Legal problems tied to private placements sales in Medical Capital Holdings and Provident Royalties have proved to be the undoing for yet another broker/dealer. Last week, CapWest Securities announced it had filed withdrawal papers with the Financial Industry Regulatory Authority (FINRA).

As reported Sept. 4, by Investment News, CapWest’s profile status with both FINRA and the Securities and Exchange Commission (SEC) is no longer “active.” Instead, it’s listed as “termination requested.”

Representatives for CapWest sold $22 million in private placements issued by Provident Royalties and $30.6 million of Medical Capital notes. Both companies were charged with fraud by the SEC in 2009.

The closing of CapWest comes on the heels of several other broker/dealer closings over private placement deals gone bad, including GunnAllen Financial, Jesup & Lamont Securities Corp. and QA3 Financial Corp.

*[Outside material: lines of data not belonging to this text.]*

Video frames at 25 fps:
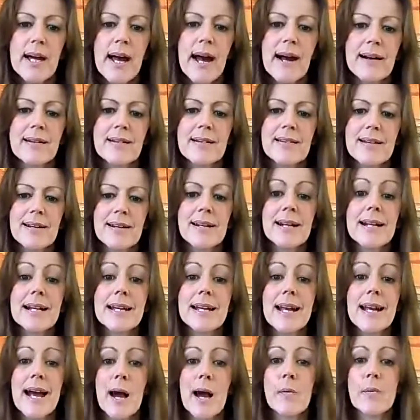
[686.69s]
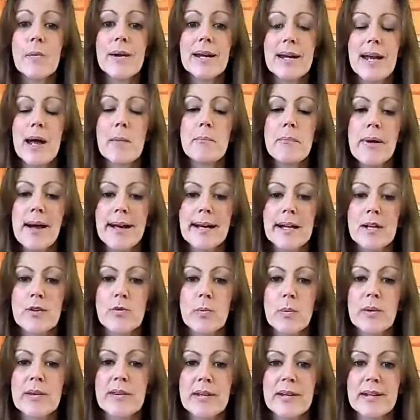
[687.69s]
exactly how we get paid
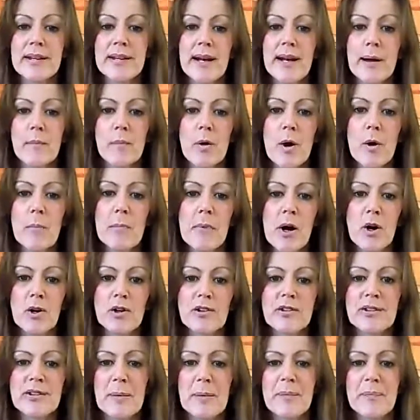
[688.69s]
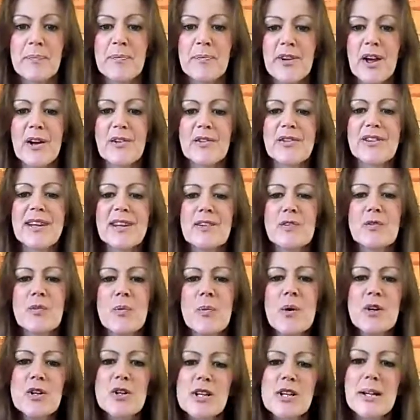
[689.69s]
within network marketing. So thanks for
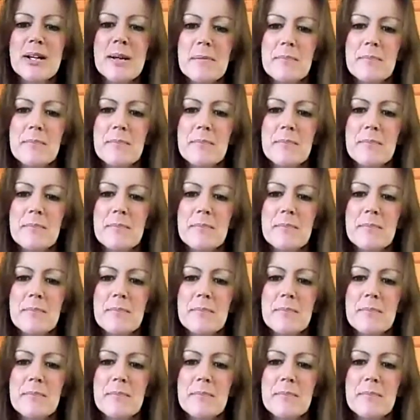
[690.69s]
watching.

Earlier this year, CapWest lost a $587,000 FINRA arbitration claim to four clients who claimed negligence and misrepresentation in the sale of oil and gas ventures offered by Provident and Striker Petroleum LLC.

CapWest is owned by Capstone Financial Group.

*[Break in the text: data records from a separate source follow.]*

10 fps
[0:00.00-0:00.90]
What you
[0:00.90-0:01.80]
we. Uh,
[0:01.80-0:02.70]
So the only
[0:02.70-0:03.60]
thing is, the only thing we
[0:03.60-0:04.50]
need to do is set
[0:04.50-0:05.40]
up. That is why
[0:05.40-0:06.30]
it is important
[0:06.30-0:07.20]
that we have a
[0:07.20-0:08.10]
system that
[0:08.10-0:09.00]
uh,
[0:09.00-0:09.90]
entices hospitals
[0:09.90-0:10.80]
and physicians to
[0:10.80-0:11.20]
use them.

Broker/Dealer Securities America Sold

Plagued by lawsuits and arbitration claims over sales in Medical Capital Holdings and Provident Royalties, broker/dealer Securities America has been sold to Ladenburg Thalmann Financial Services for at least $150 million in cash.

Ameriprise, the parent company of Securities America, revealed in April of its intention to sell the broker/dealer subsidiary.

In July 2009, the Securities and Exchange Commission (SEC) charged Medical Capital Holdings and Provident Royalties with fraud. Securities America was one of the largest sellers of the troubled private placements. Ultimately, clients of Securities America suffered an estimated $400 million in losses from the investments.

In April, Ameriprise offered a settlement of nearly $160 million to Securities America clients.

As reported Aug. 17 by Reuters, Miami-based Ladenburg – which owns other independent brokerages – agreed to make additional cash payments if Securities America meets certain targets in the next two years.

The purchase, which will be financed by another firm affiliated with Ladenburg Chairman Phillip Frost, is expected to be completed by December 2011.